The authors began with the observation that higher levels of secreted granulocyte and granulocyte-macrophage colony-stimulating factors (G-CSF and GM-CSF) are found in biopsies from patients with pancreatic adenocarcinoma than biopsies from normal pancreas. When using immunohistochemistry to analyse the expression of the receptors for G-CSF (G-CSFR) and GM-CSF (GM-CSFRα), they unexpectedly found these receptors on the nerves that innervate the pancreas — they are typically localized to haematopoietic cells. Furthermore, in a mouse sarcoma model of bone tumour-induced pain, tissue near the tumour had high levels of G-CSF and GM-CSF, and G-CSFR and GM-CSFRα were expressed on sensory nerves. These receptors were shown to be functional, and several lines of evidence suggested that they might affect pain perception through the sensitization of peripheral nociceptive nerves (nerves that respond to noxious stimuli that are likely to cause tissue damage by eliciting pain). Mice with sarcomas on their heel bone had hyperalgesia (increased sensitivity to pain) in response to tactile stimulation, but sham-stimulated mice did not. Injection of neutralizing antisera against either G-CSFR or GM-CSFRα prevented hyperalgesia, whereas control immunoglobulin G injections had no effect.
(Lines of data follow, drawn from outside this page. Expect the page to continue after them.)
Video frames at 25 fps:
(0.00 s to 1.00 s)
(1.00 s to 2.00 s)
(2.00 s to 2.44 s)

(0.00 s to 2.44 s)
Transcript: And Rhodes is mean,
How might signalling through G-CSFR and GM-CSFRα induce cancer-related pain? G-CSFR and GM-CSFRα signal through the Janus kinase (Jak)–signal transducer and activator of transcription (Stat) pathway and can crosstalk with the Erk and PI3K pathways. Inhibitors of either the Jak family (AG490) or MEK (PD98059) also inhibited hyperalgesia, but the PI3K inhibitor LY294002 did not. Mice treated with G-CSFR or GM-CSFRα antisera had less local nerve branching and sprouting in the skin overlying the tumour than mice treated with immunoglobulin G; inhibition of G-CSFR or GM-CSFRα also reduced tumour size.
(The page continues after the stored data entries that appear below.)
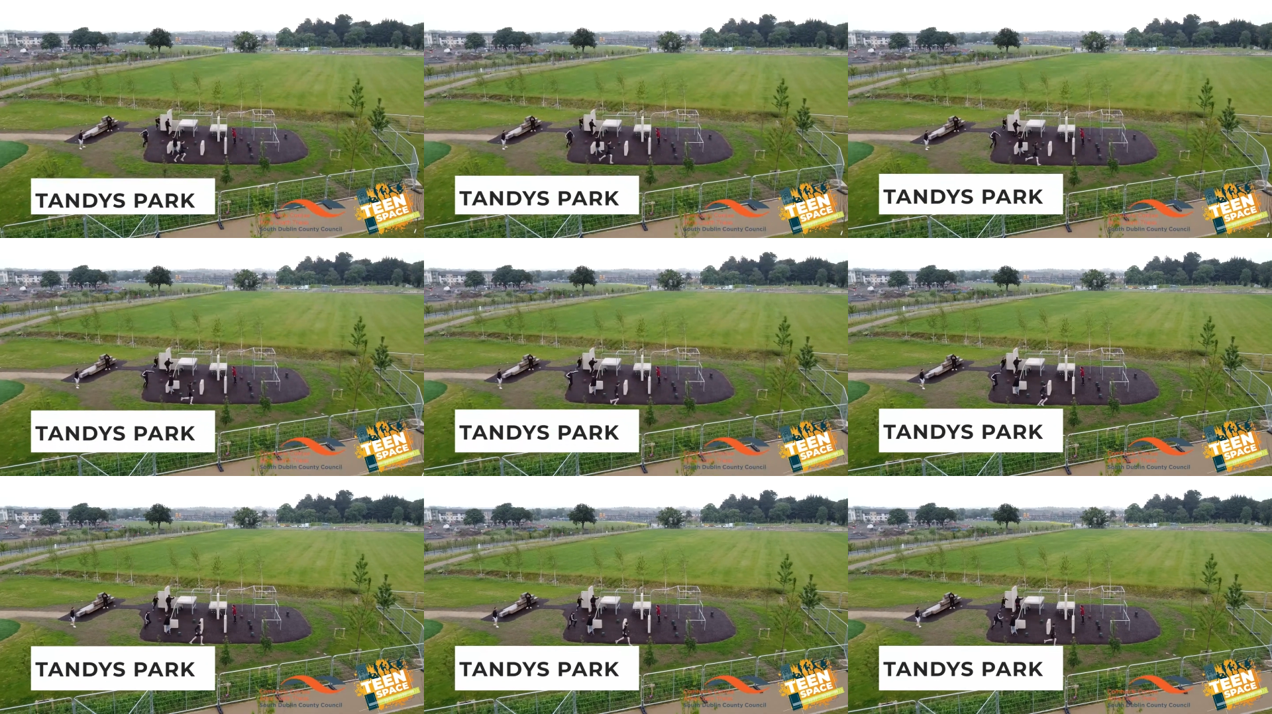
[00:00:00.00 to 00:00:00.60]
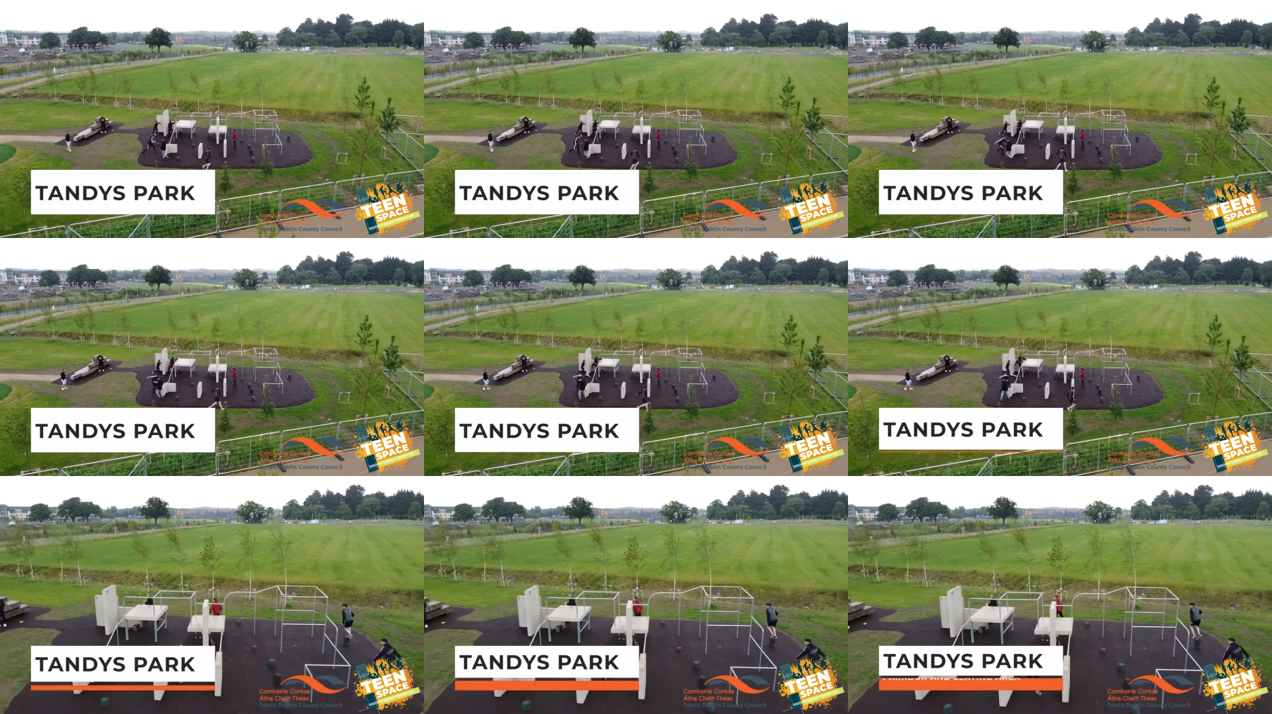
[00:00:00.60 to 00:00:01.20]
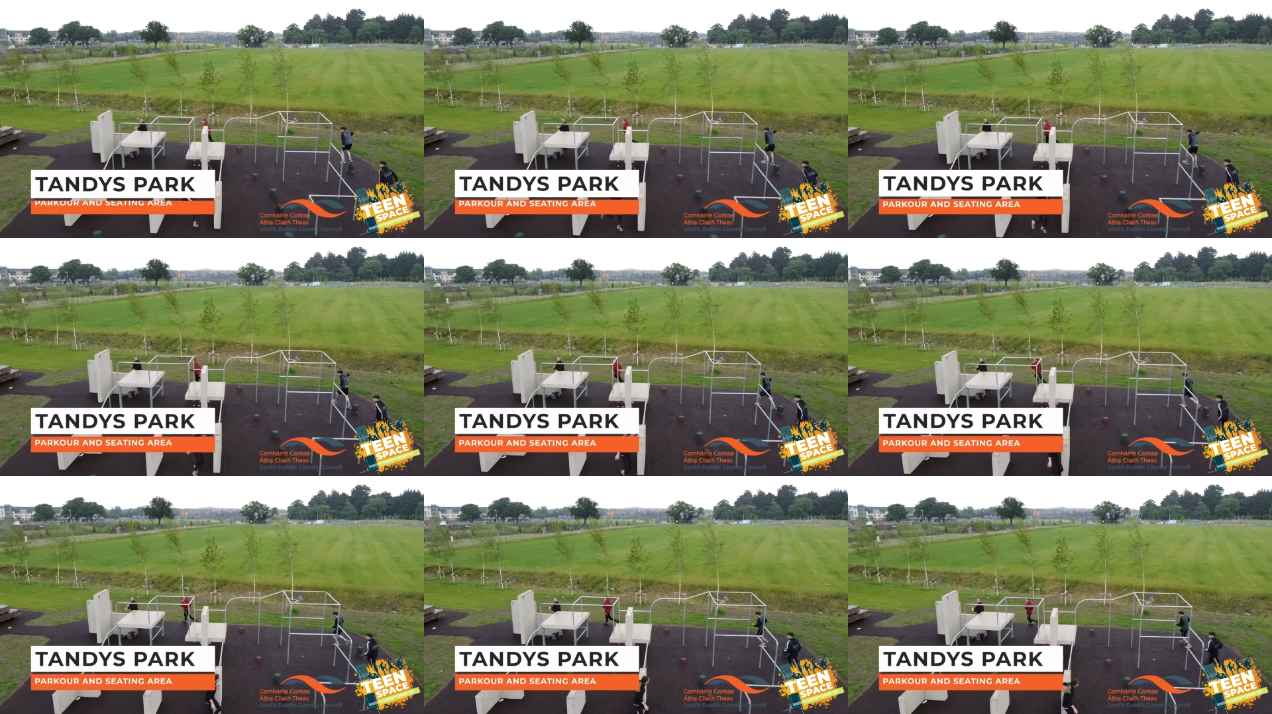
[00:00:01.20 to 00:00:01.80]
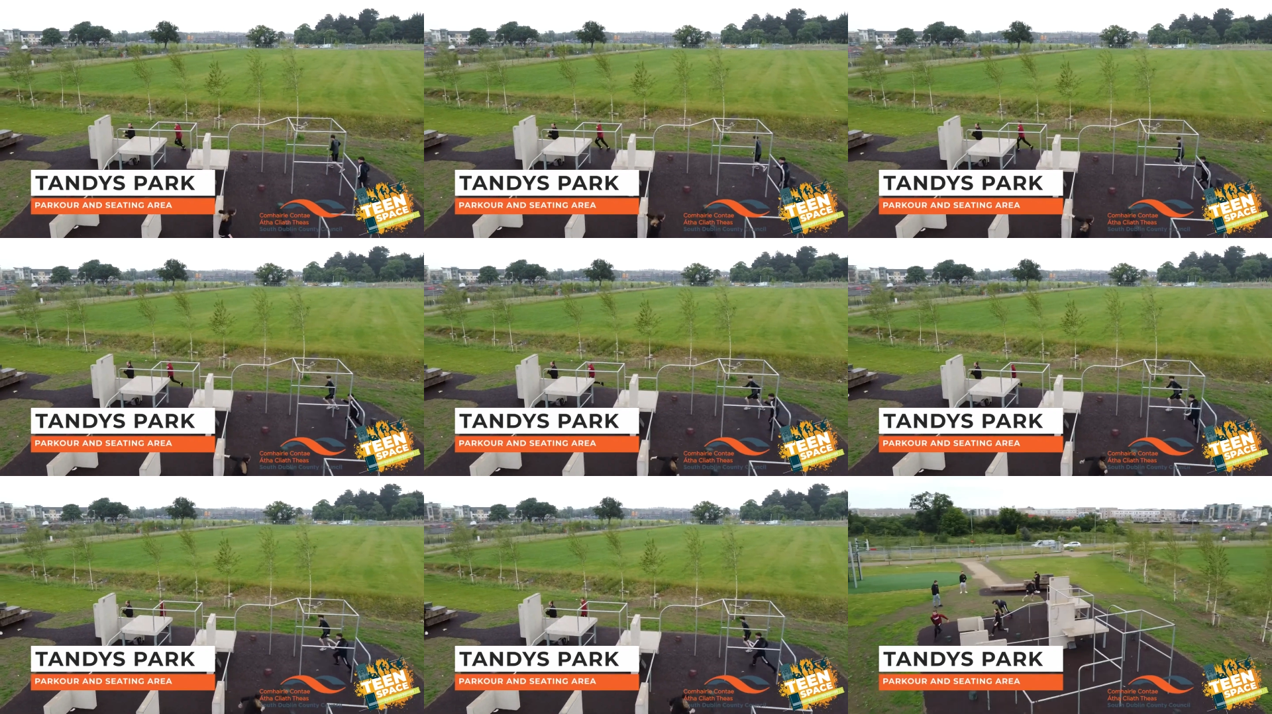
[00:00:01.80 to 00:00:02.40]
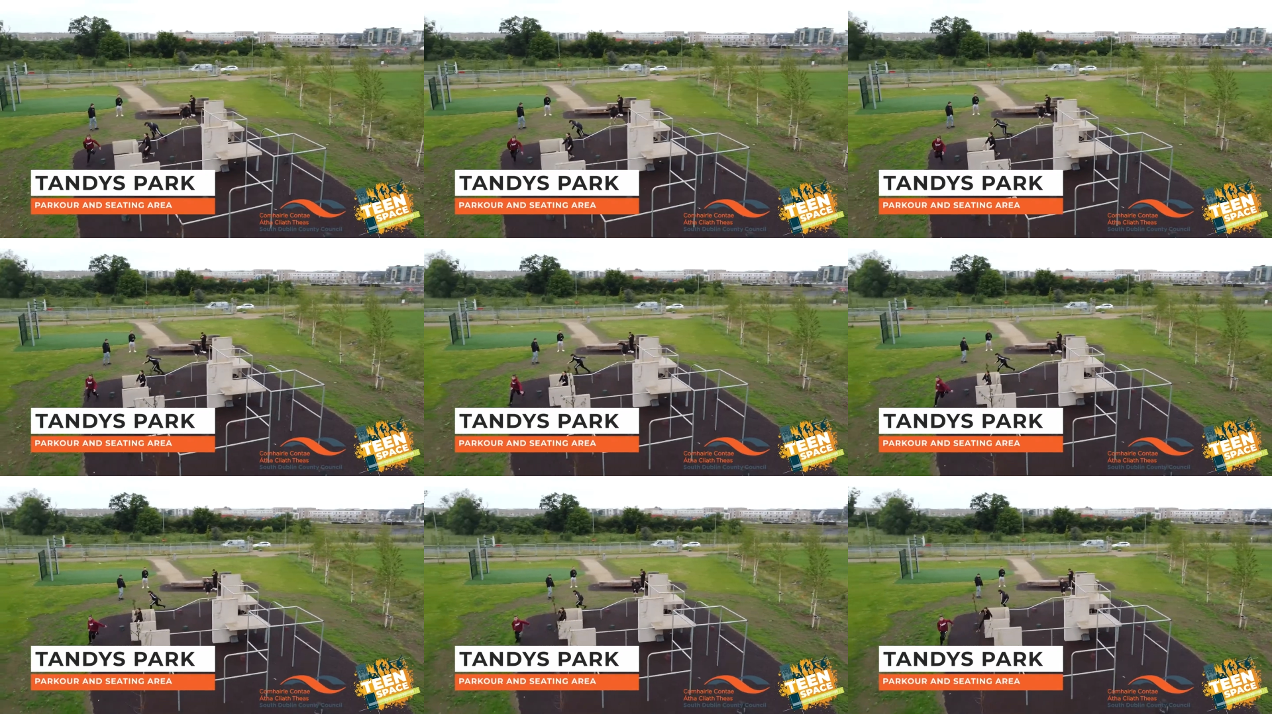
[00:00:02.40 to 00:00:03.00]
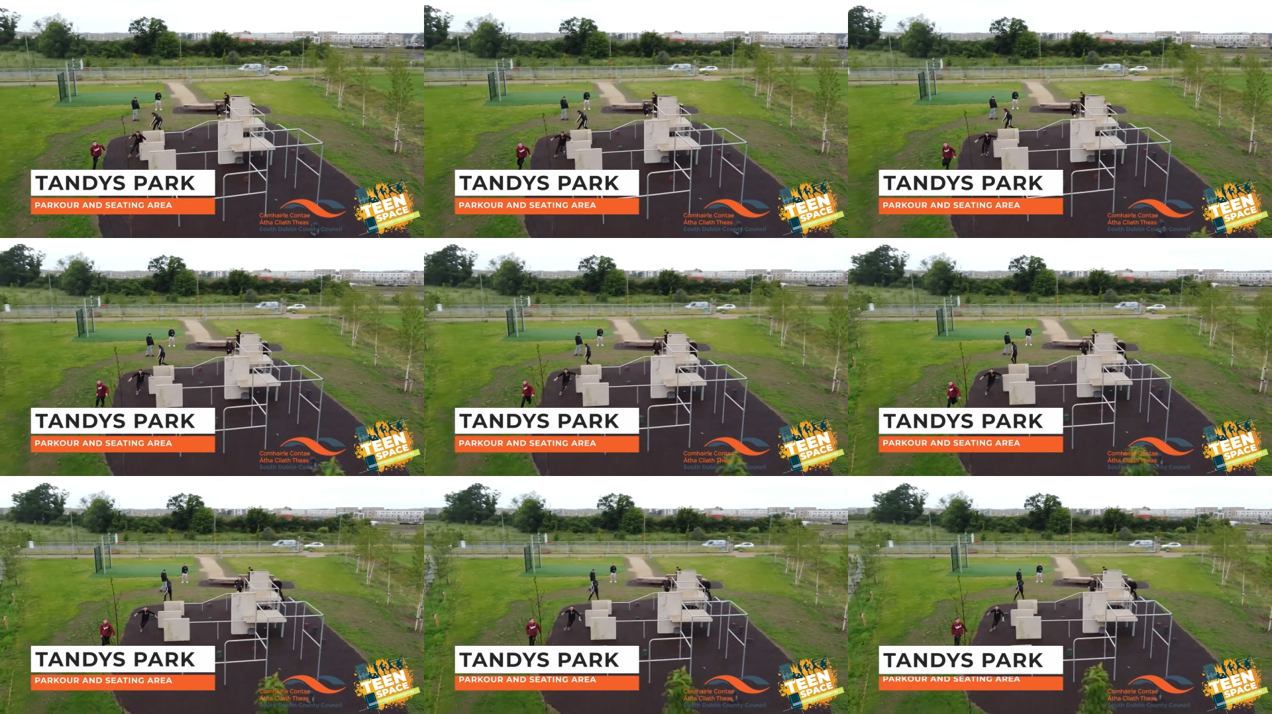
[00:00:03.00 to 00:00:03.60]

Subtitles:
[unreadable: no face in view]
To show that the observed effects on nerve structure and pain reduction were independent of any effects of G-CSFR and GM-CSFRα inhibition on tumour growth, the authors directly injected lentiviruses expressing short hairpin RNAs (shRNAs) against Csf2ra (which encodes GM-CSFRα) into dorsal root ganglion neurons in mice prior to inducing tumours. Csf2ra shRNAs inhibited hyperalgesia, indicating the importance of this receptor in sensory neurons. Furthermore, the nerve branching that was observed in control mice was reduced in response to Csf2ra shRNAs; cultured dorsal root ganglion neurons, which were free from tumour cells, also exhibited increased branching in response to GM-CSF, indicating that these growth factors can contribute to the remodelling of nerve structure.

In addition to pointing to possible therapeutics to reduce pain in cancer patients, these data may help explain the clinical observation that patients treated with G-CSF or GM-CSF prior to haematopoietic stem cell collection, myelosuppressive chemotherapy or radiotherapy often experience bone pain as a side effect.